The following steps show the process of creating a simple ansible playbook that prints the model and the serial number of a server being registered:

  1. Create a file called test-playbook.yaml.

---
- name: Print server model and serial number of server being registered
  hosts: localhost
  connection: local
  gather_facts: false
  vars:
    variables_file: "{{ playbook_dir }}/variables.json"
  tasks:
    - name: Load JSON configuration
      ansible.builtin.include_vars:
        file: "{{ variables_file }}"
        name: task_vars
  
    - name: Print the server model
      debug:
        msg: "Model: {{ task_vars.server.model }}"

    - name: Print the server serial Number
      debug:
        msg: "Serial Number: {{ task_vars.server.serialNumber }}"

Note that the variables.json is created automatically when the task is executed as per the description below, based on the server being registered.

  1. Create a zip file withe Ansible files. We refer to this file as an “ansible bundle”.

Note that the playbook should be in the root directory of the zip file.

zip ansible.zip test-playbook.yaml
  1. Upload the zip file to an http repository reachable to the global controller so that the file is then accessible via an URL such as: https://repo.metalsoft.io/.extensions_ms/workflows/ansible.zip

  2. Create a file called ansible-extension.json:

{
  "kind": "ExtensionDefinition",
  "schemaVersion": "1.1",
  "name": "powerdns-automation",
  "label": "powerdnsautomation",
  "extensionType": "workflow",
  "vendor": "MetalSoft",
  "extensionVersion": "1.0.0",
  "description": "Manages DNS records via PowerDNS API during server lifecycle",
  "icon": "dns",
  "dependencies": {
    "controllerVersion": "string"
  },
  "inputs": [],
  "outputs": [],
  "assets": [
    {
      "label": "test_bundle",
      "name": "test ansible bundle",
      "assetType": "Bundle",
      "url": "https://repo.metalsoft.io/.extensions_ms/workflows/ansible.zip"
    }
  ],
  "onAssetChange": [
    {
      "stage": "serverRegistered",
      "tasks": [
        {
          "label": "test workflow",
          "taskType": "ExtensionTaskAnsible",
          "options": {
            "asset": "test_bundle",
            "playbook": "test_playbook.yaml"
          }
        }
      ]
    },
  ]
}
  1. Ensure that the following are correct in this file:

  • The URL of the ansible bundle (http://…ansible.zip) is accessible from the Global Controller

  • The name of the playbook file inside the ansible bundle is matches the file in the root directory (in the tonAssetChange.asks.options.playbook field)

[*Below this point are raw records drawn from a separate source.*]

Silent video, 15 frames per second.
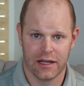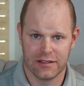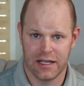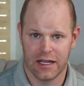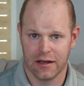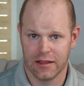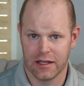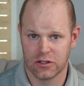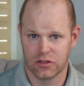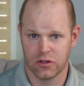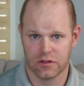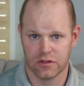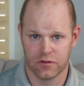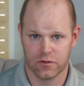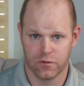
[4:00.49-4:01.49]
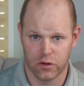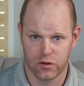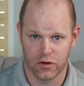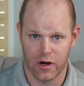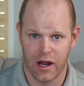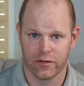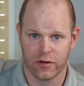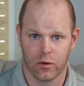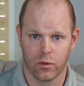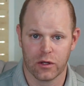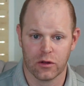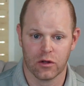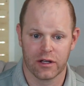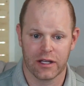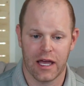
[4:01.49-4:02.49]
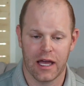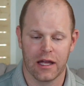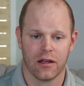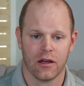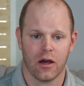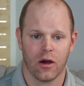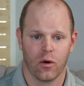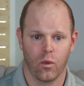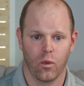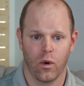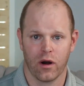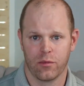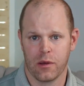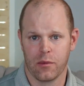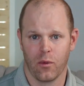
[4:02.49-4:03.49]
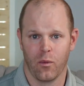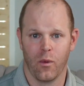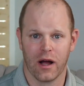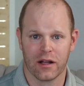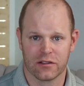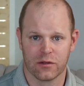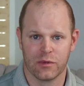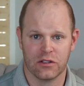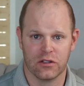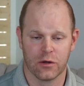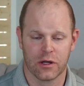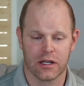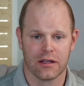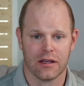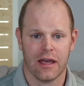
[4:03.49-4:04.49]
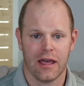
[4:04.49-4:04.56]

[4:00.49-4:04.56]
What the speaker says: data that shows us foot traffic. We look at what do people want to be doing.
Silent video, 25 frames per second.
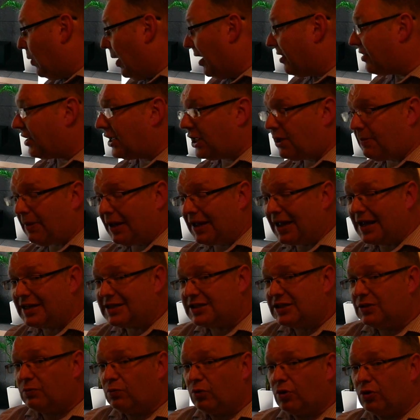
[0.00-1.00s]
you are thinking about
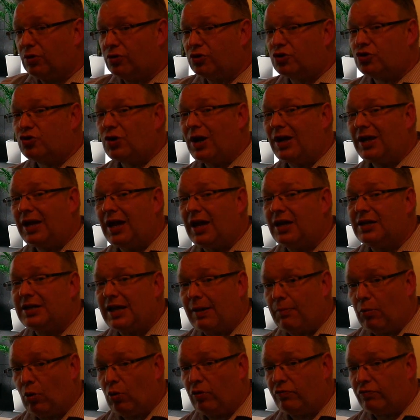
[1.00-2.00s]
getting one, try and get a
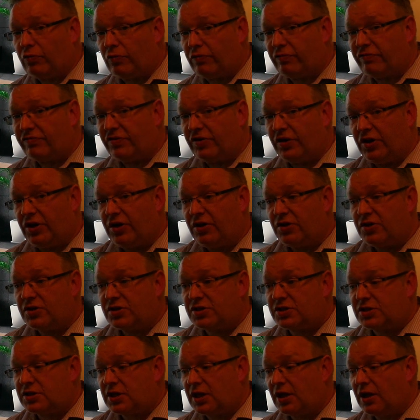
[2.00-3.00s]
demo of one
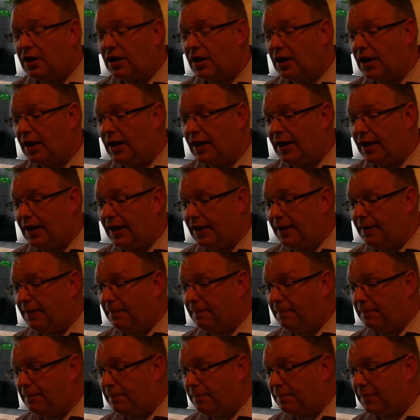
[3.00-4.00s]
first,
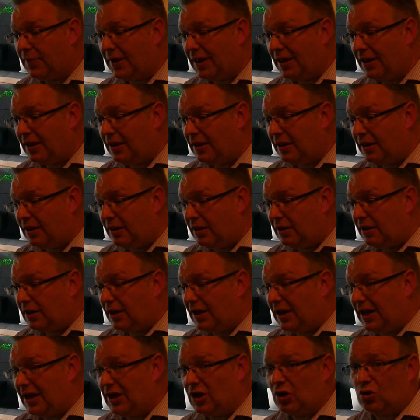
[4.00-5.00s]
in
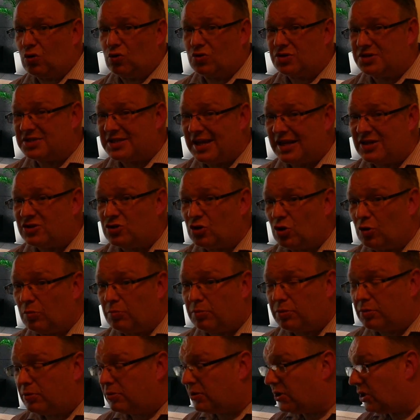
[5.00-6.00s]
a good
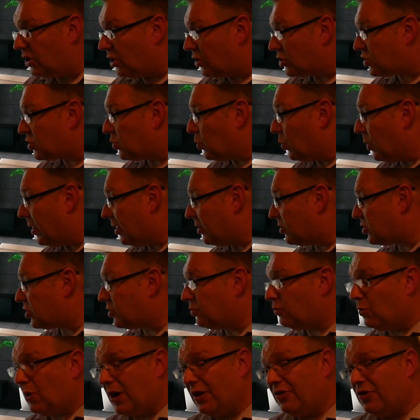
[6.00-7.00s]
setup,
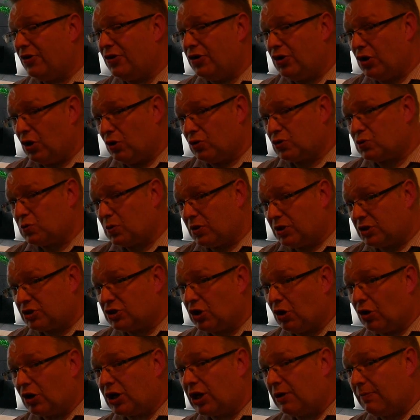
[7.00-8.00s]
somewhere that knows what they're
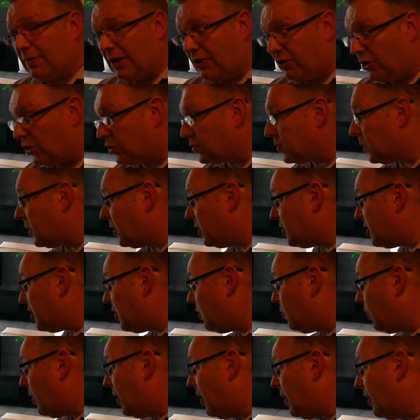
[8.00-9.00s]
talking about, knows what
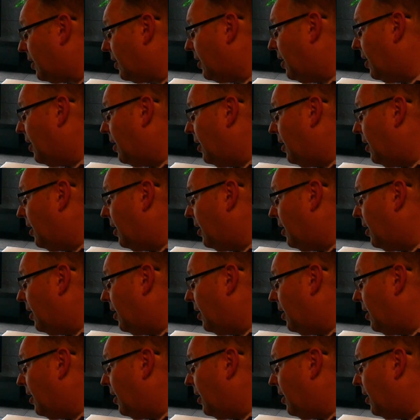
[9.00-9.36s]
they're doing.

  • The label of the asset (onAssetChange.tasks.options.asset field) referenced by the task matches the provided bundle (assets.label field)

  1. Register & publish the extension

metalcloud-cli extension create test-workflow workflow "test workflow" --definition-source pdns-workflow-full-example.json --format json
metalcloud-cli extension publish 1
metalcloud-cli extension make-public 1
  1. Ensure that the The Ansible Runner Capability is enabled on the Site Controller.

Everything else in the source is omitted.